Technical Program

Paper Detail

Paper:	SLP-P17.10
Session:	Spoken Language Modeling, Identification and Characterization
Time:	Thursday, May 18, 16:30 - 18:30
Presentation:	Poster
Topic:	Speech and Spoken Language Processing: Language modeling and Adaptation
Title:	BOOTSTRAPPING LANGUAGE MODELS FOR SPOKEN DIALOG SYSTEMS FROM THE WORLD WIDE WEB
Authors:	Dilek Hakkani-Tür, Mazin Gilbert, AT&T Labs – Research, United States
Abstract:	In this paper, we describe our approach for bootstrapping statistical language models for spoken dialog systems using in-domain web data and utterances collected from previous applications. The approach is based on the idea of stitching conversational templates with the predicate and arguments extracted from the web pages using semantic role labeling, to generate conversational style utterances.

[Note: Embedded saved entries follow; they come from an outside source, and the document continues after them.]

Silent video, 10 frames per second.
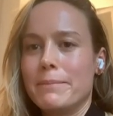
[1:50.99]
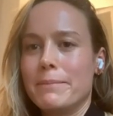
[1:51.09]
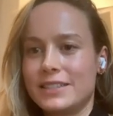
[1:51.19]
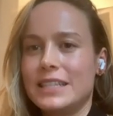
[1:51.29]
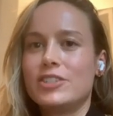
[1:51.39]

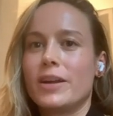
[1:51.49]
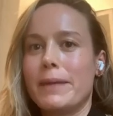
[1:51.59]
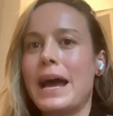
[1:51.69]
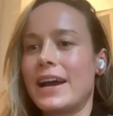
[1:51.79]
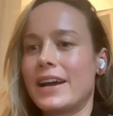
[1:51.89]
is TJ
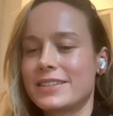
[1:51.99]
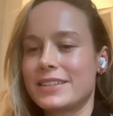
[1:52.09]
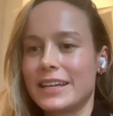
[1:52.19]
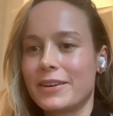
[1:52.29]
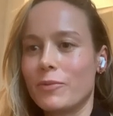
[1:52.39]
Maxx.
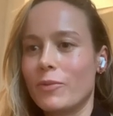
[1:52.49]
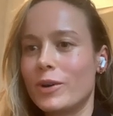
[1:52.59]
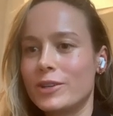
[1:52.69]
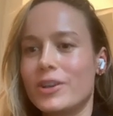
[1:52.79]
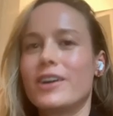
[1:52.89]
Like,
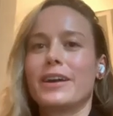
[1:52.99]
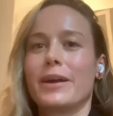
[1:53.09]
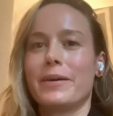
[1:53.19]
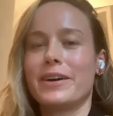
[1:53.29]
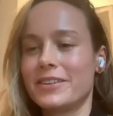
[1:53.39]
what are you
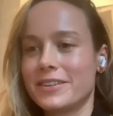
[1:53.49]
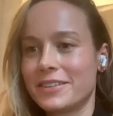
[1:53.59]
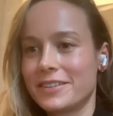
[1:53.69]
talking about?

The conversational templates represent the task-independent portions of user utterances and can be built by hand, or learned from utterances collected from other domain applications. Experiments have shown that, stitching with both types of conversational templates have resulted in significantly better ASR word accuracy. Furthermore, the new language model bootstrapping approach can be combined with unsupervised and active learning to improve word accuracy even with very little in-domain transcribed data.